From here, things start to get interesting, we'll set up the database but before we head there, you might be wondering what node ace serve --watch is.

ace is a command-line framework that is embedded within your app. It allows you to create project-specific commands and run them using node ace. We'll be using ace commands throughout the tutorial, each with it's own purpose. For a more detailed explanation on ace commands, head over to this article by @amanvirk1

For the above command, let's break down what it does.

  • The serve command starts the HTTP server and performs an in-memory compilation of TypeScript to JavaScript.
  • The -watch flag is meant to watch the file system for changes and restart the server automatically(hot reload).

Database Setup

Before we wind up, let's connect our application to a database.

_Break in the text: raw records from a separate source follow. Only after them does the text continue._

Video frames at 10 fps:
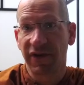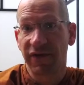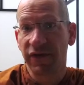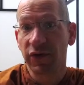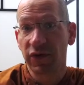
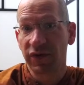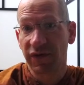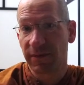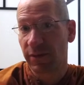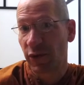food
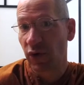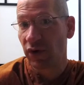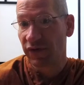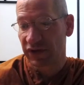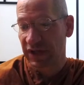from our
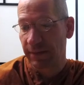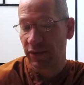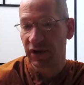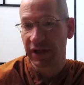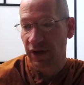bowl, for
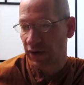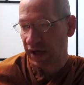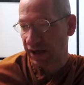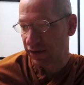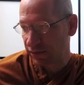example, like,
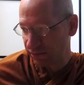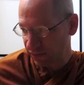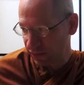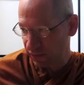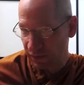okay,
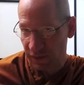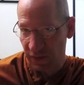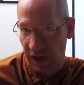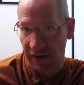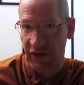
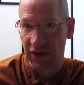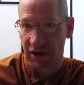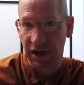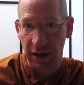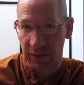I've gone
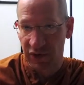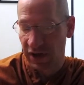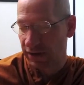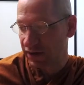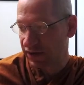on alms
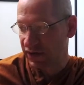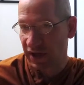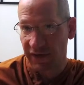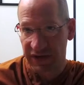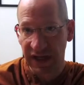round and this
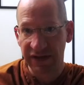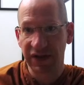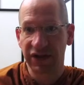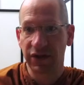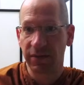novice
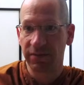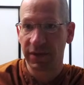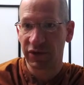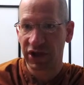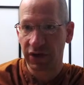hasn't, so
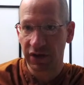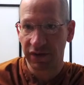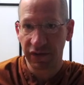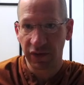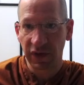I'm sharing the
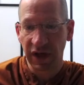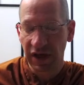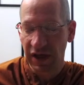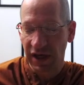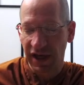food.
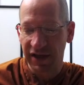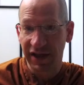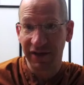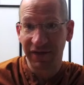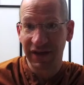And
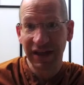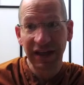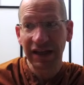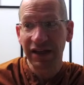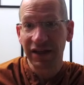then if
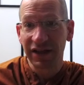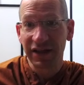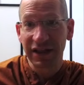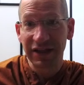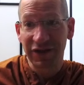he
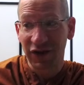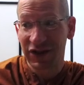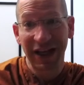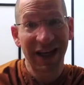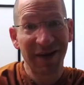starts
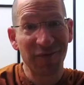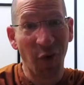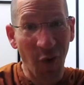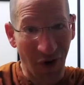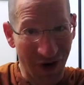taking
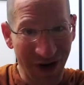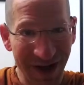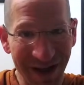more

I'll assume that you have some knowledge of setting up Postgres or SQL databases and already have one on your computer. If this is not the case, you can use sqlite, which will be a file created on your machine once we start defining the database configuration.

AdonisJS has first class support for SQL databases. The data layer of the framework is powered by Lucid(AdonisJs ORM) and the package must be installed separately.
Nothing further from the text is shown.